Imagine a thief, rapist, and murder brought before a judge and he says, “Well, you’re all forgiven because I am all-forgiving and most merciful.” This would be an extraordinarily wicked judge. He releases the wicked apart from justice. Notwithstanding his claims to be all-forgiving and most merciful, he’s as bad as the criminals. But if that judge brought in a righteous substitute to receive the just sentence for each of those criminals, then the judge would uphold the law by forgiving justly.
To be sure, the God of the Bible is all-forgiving and most merciful. He forgives and forgives and forgives because he is loving. But how? How can a God of blazing holiness forgive even one monstrously depraved rebel like a human? Propitiation. Propitiation gives wheels and movement to the sovereign love of God. There can be a love from God in common grace towards his enemies (cf. Matt. 5:44-47), but propitiation-rendering forgiveness sends love to a jaw-dropping magnitude.
When we speak to Muslims, we must speak of the tangible and terrible love of God in propitiation through the finished work of Christ.
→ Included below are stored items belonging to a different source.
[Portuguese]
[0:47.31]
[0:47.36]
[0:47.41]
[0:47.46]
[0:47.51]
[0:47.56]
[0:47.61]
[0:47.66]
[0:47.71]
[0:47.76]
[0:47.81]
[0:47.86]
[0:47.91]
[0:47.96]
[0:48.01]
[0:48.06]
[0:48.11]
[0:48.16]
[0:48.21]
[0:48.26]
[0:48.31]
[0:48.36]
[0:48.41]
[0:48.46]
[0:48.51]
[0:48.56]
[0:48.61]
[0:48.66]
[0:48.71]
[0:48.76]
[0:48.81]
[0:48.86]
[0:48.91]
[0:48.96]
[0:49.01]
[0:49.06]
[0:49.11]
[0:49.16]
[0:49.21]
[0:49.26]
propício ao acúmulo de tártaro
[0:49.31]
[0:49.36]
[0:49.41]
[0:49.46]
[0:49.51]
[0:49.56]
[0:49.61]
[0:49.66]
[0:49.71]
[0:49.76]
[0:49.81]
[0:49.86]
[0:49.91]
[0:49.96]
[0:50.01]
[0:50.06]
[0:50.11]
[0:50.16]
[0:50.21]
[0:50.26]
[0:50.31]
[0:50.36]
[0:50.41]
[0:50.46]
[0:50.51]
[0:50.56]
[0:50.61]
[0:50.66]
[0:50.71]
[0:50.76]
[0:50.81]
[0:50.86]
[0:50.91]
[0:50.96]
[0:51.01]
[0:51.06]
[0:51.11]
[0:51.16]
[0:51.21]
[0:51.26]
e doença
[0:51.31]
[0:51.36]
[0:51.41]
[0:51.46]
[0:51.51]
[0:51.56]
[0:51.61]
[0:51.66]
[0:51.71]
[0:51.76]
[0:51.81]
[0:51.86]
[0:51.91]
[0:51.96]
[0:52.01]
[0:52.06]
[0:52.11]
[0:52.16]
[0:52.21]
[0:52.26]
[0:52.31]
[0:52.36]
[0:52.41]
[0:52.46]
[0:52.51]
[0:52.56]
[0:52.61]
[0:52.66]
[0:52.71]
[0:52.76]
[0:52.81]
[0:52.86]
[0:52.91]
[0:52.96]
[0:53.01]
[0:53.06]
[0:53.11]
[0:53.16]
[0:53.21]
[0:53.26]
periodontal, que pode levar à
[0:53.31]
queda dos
For a deity to be deity—truly deity in holiness, righteousness, and love—he must love in propitiation, or he cannot love at all.
“For I am convinced that neither death, nor life, nor angels, nor principalities, nor things present, nor things to come, nor powers, nor height, nor depth, nor any other created thing, will be able to separate us from the love of God, which is in Christ Jesus our Lord” (Rom. 8:38-39).